» Aim of the exercise: I'd like the entries repeated exactly, without their pictures.

» Material shown:

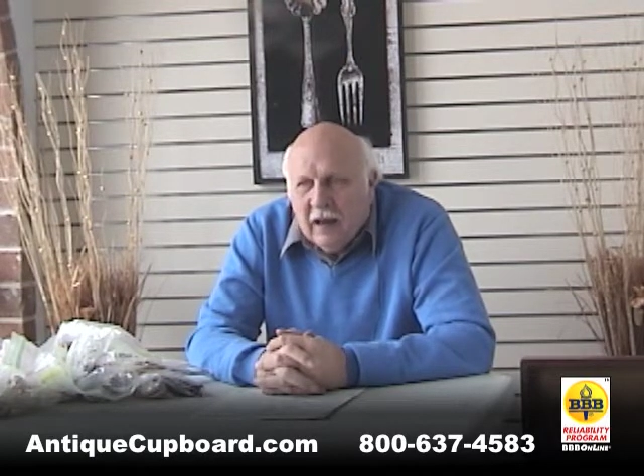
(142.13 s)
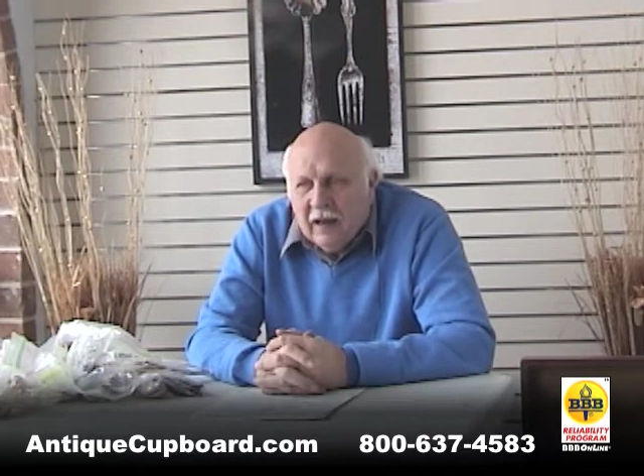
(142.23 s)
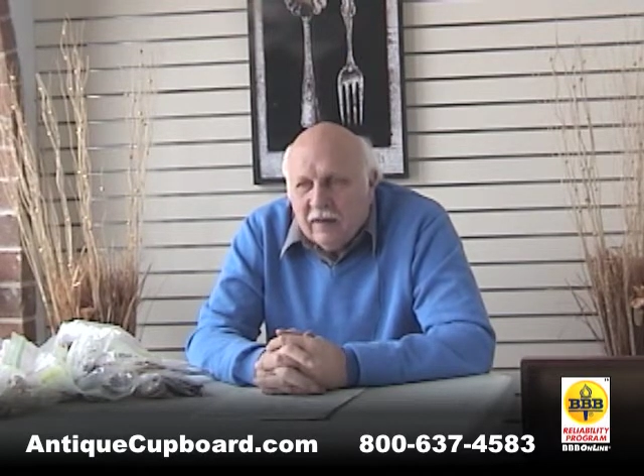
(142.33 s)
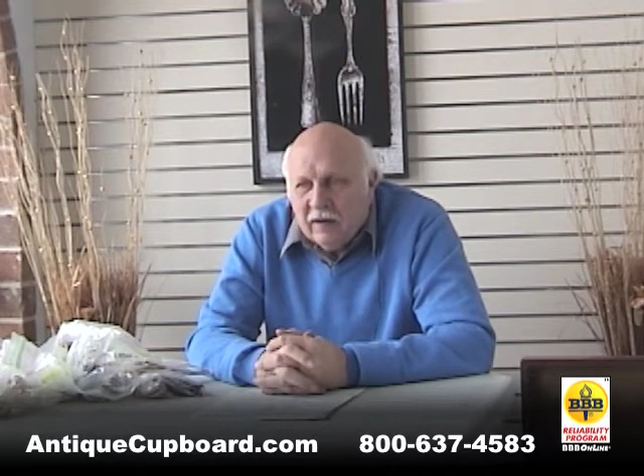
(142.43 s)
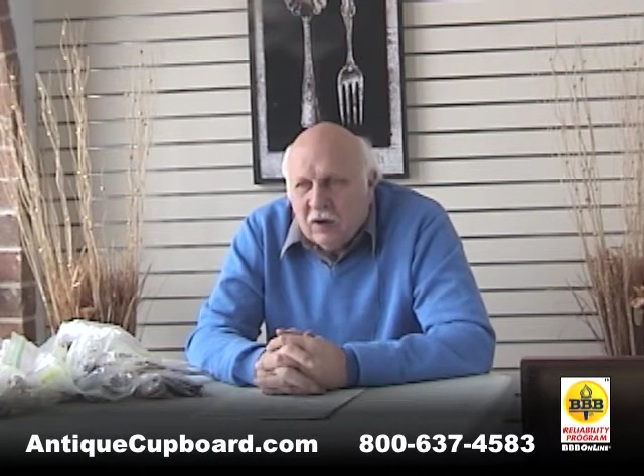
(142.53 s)

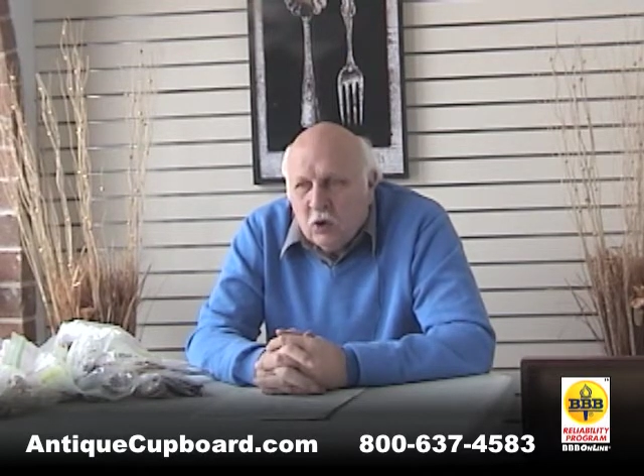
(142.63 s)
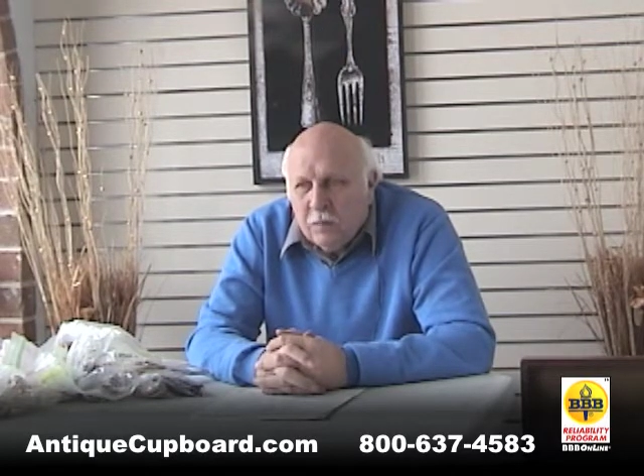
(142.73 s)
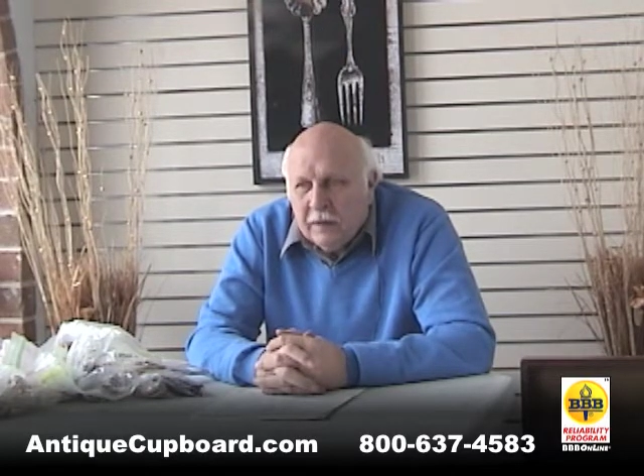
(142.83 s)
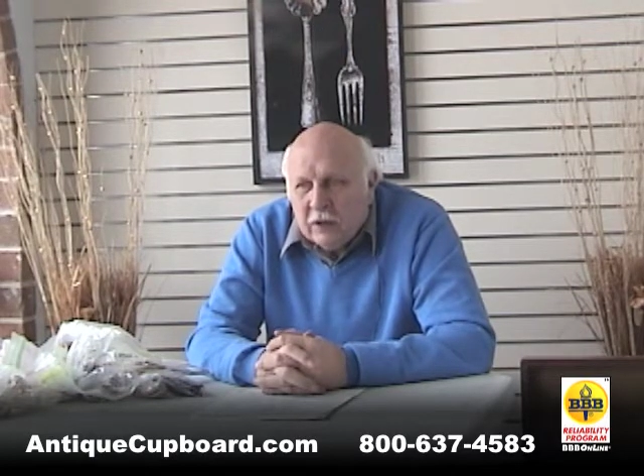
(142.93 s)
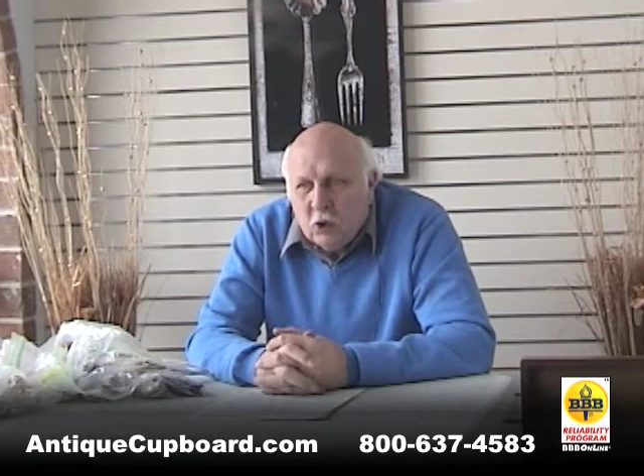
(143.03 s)
and they've
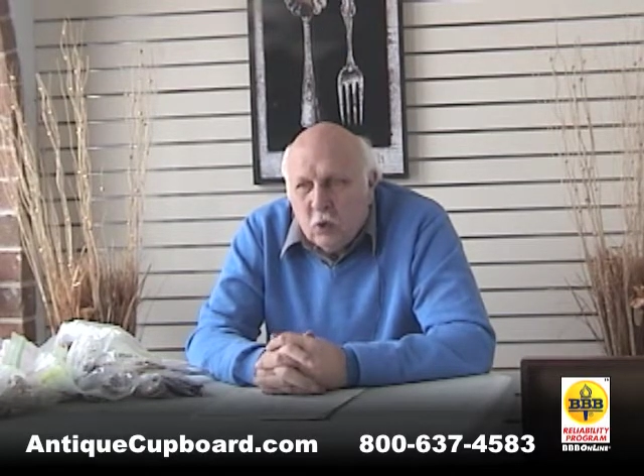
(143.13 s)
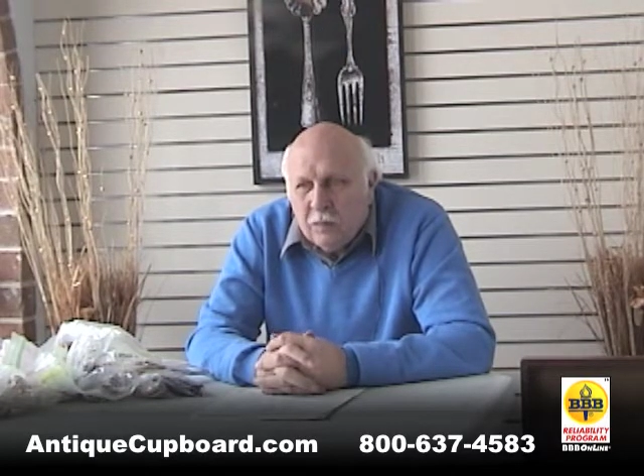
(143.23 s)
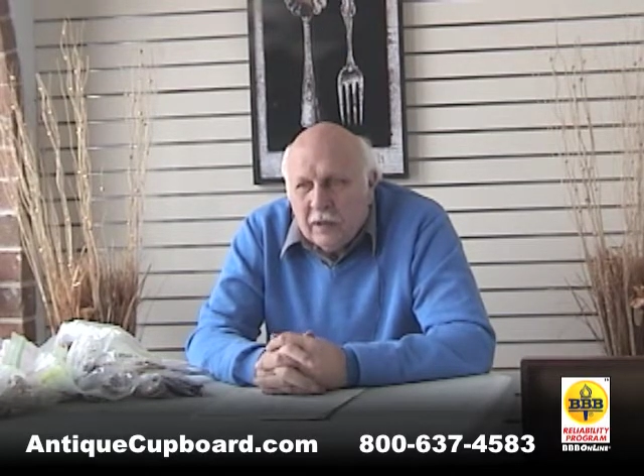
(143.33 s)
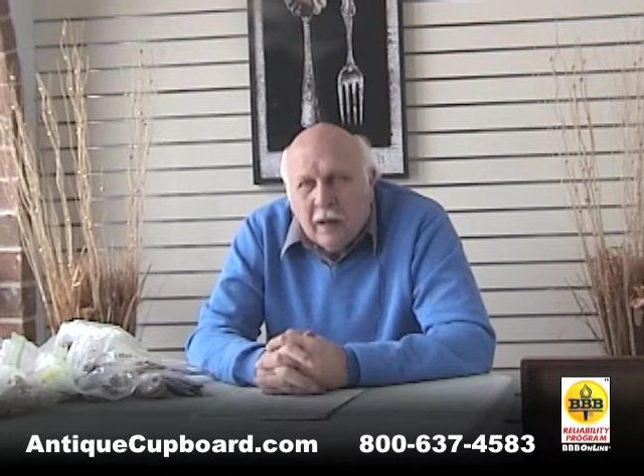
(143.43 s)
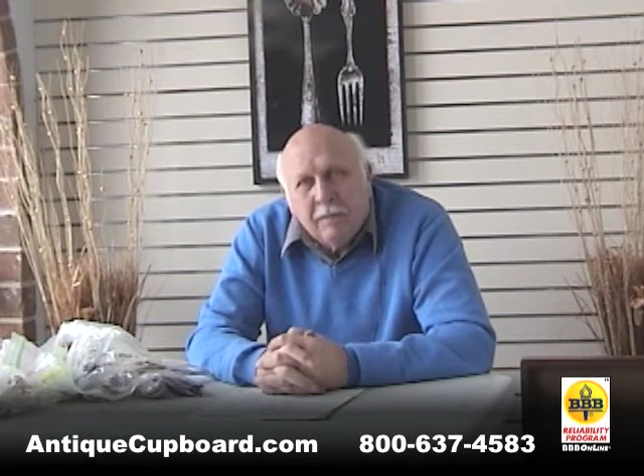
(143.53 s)
been
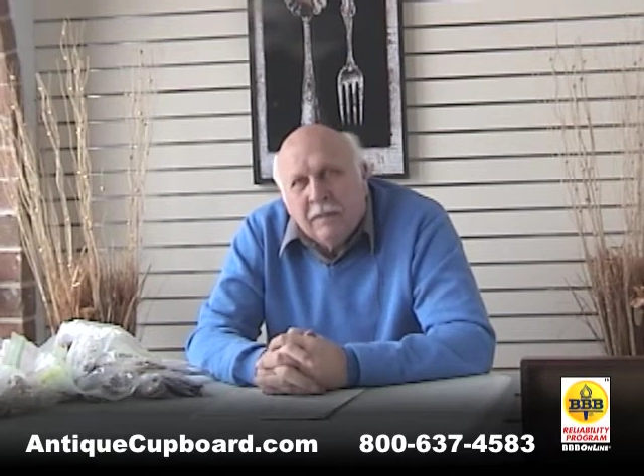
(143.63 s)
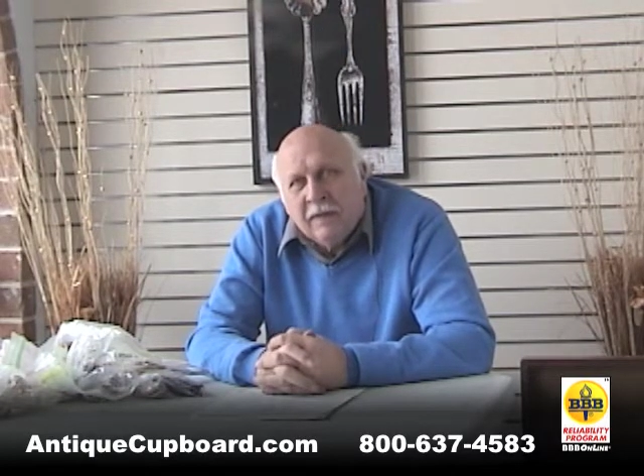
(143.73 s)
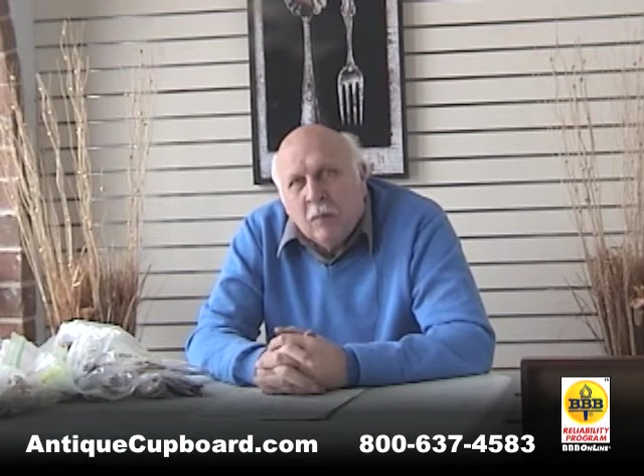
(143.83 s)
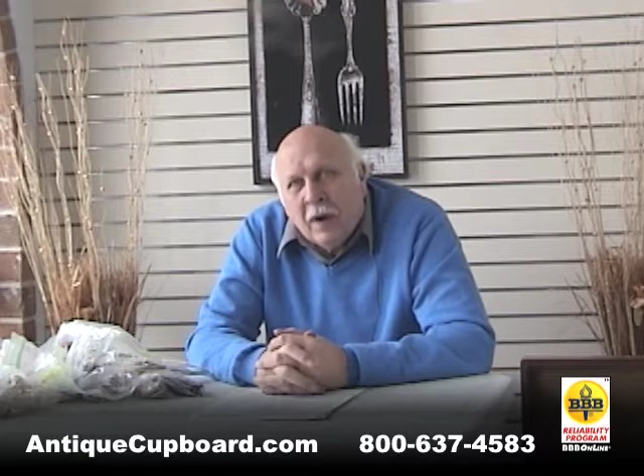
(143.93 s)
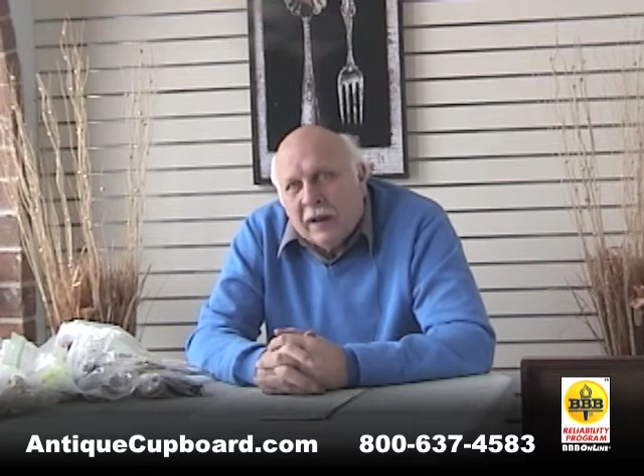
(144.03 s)
cooped up.
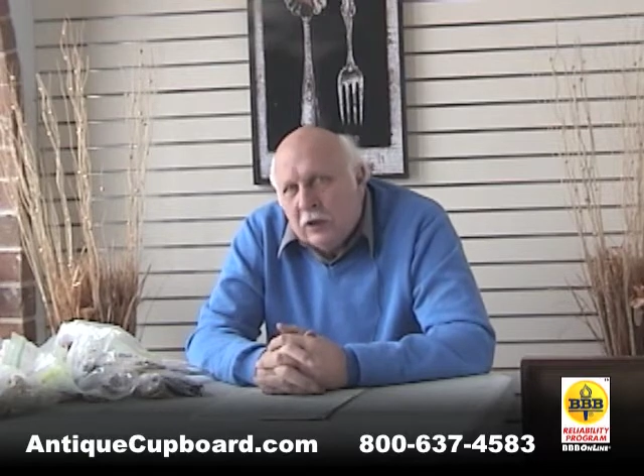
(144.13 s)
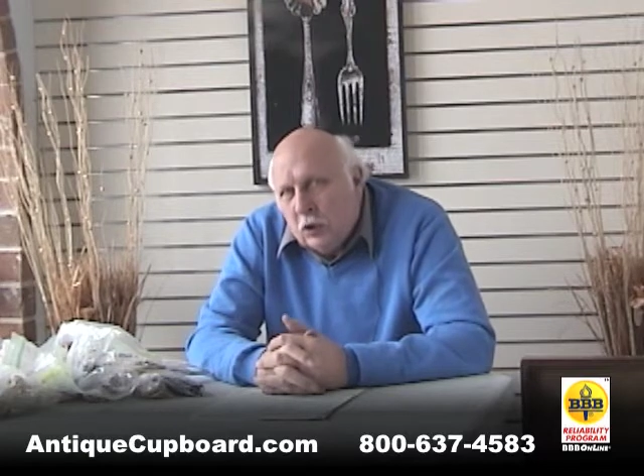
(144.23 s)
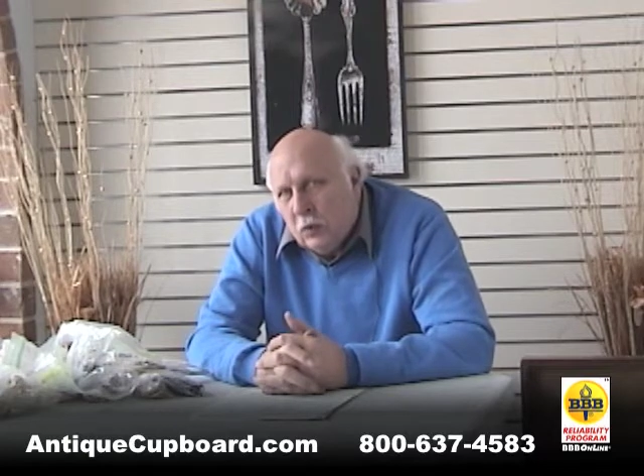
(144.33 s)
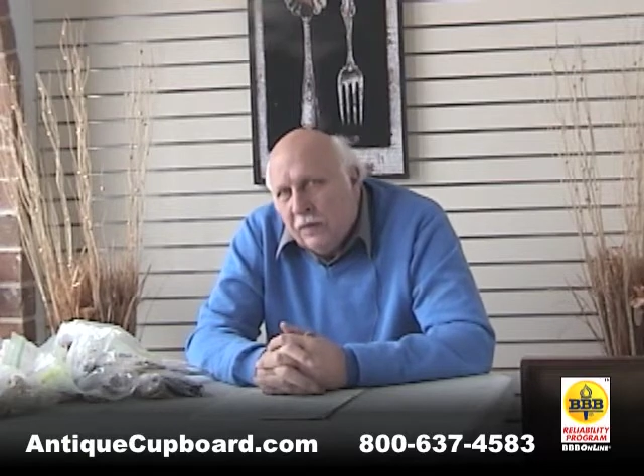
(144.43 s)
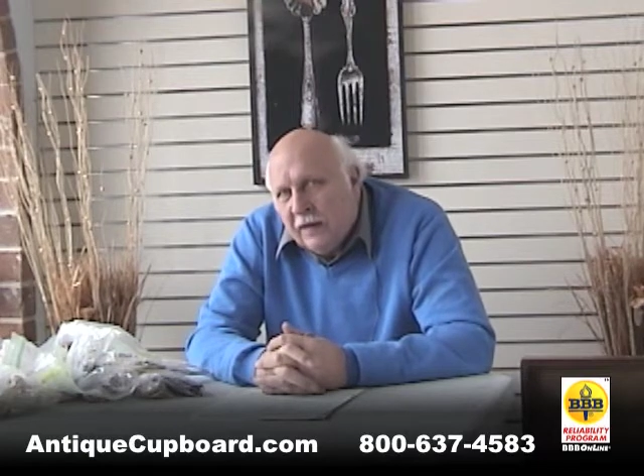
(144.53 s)
They want to
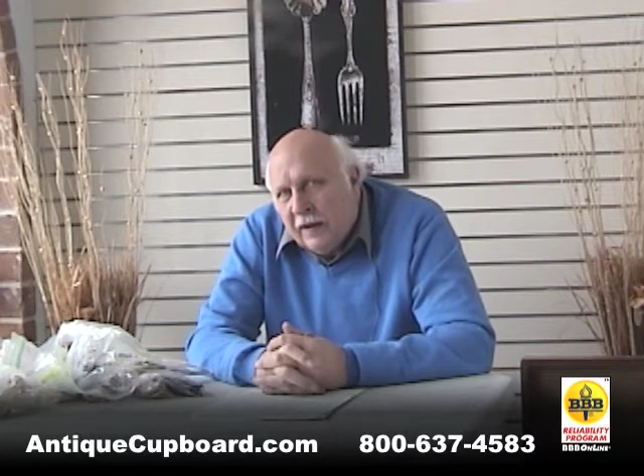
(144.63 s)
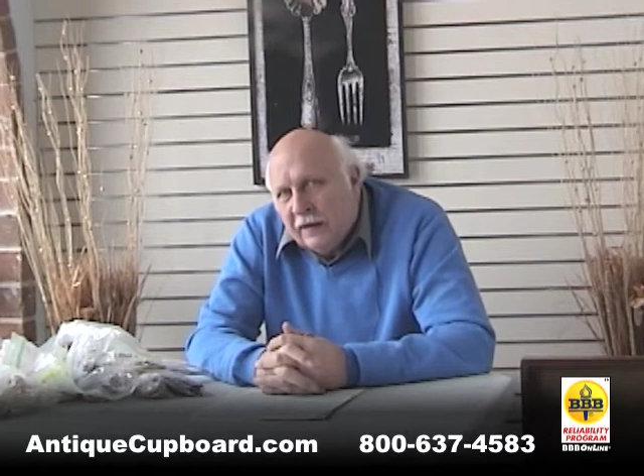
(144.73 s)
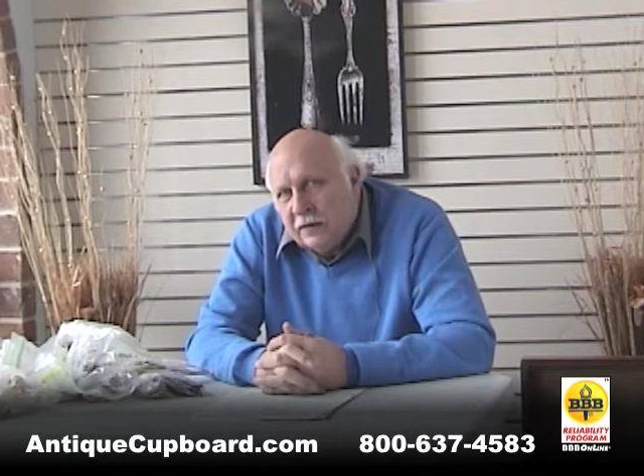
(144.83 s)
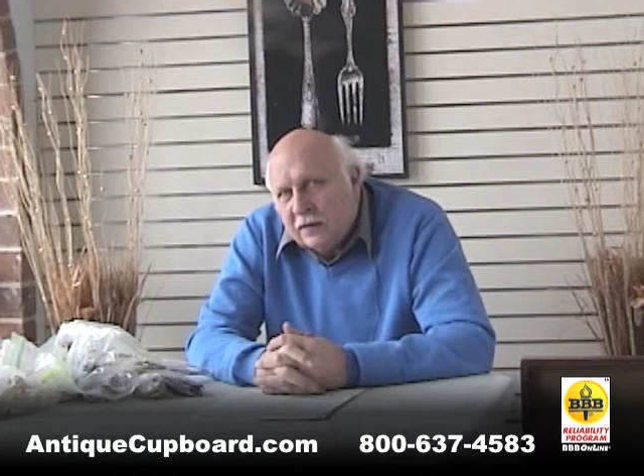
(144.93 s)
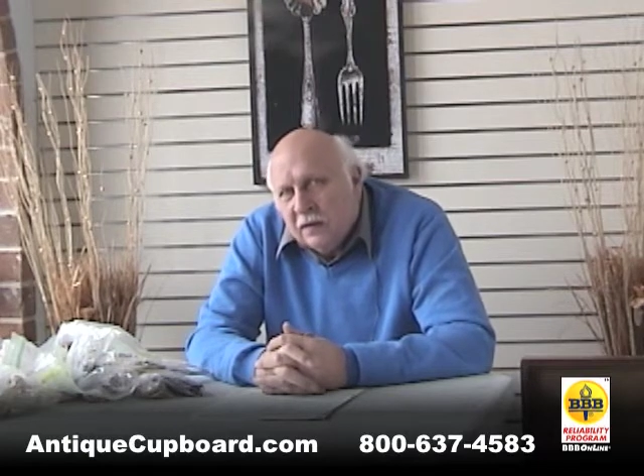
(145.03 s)
do
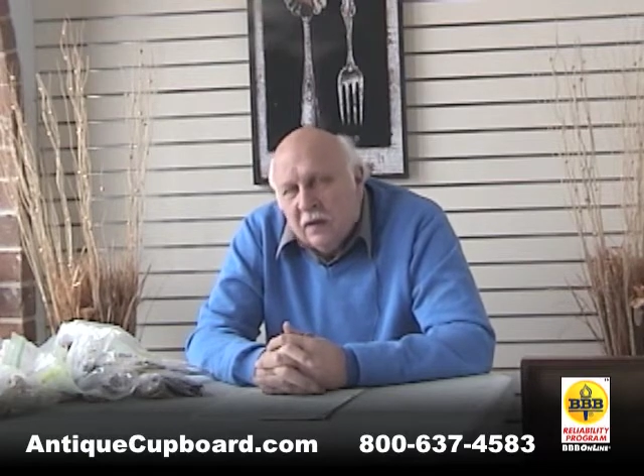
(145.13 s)
things.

» Expected output:
(142.13 s)
(142.23 s)
(142.33 s)
(142.43 s)
(142.53 s)

(142.63 s)
(142.73 s)
(142.83 s)
(142.93 s)
(143.03 s)
and they've
(143.13 s)
(143.23 s)
(143.33 s)
(143.43 s)
(143.53 s)
been
(143.63 s)
(143.73 s)
(143.83 s)
(143.93 s)
(144.03 s)
cooped up.
(144.13 s)
(144.23 s)
(144.33 s)
(144.43 s)
(144.53 s)
They want to
(144.63 s)
(144.73 s)
(144.83 s)
(144.93 s)
(145.03 s)
do
(145.13 s)
things.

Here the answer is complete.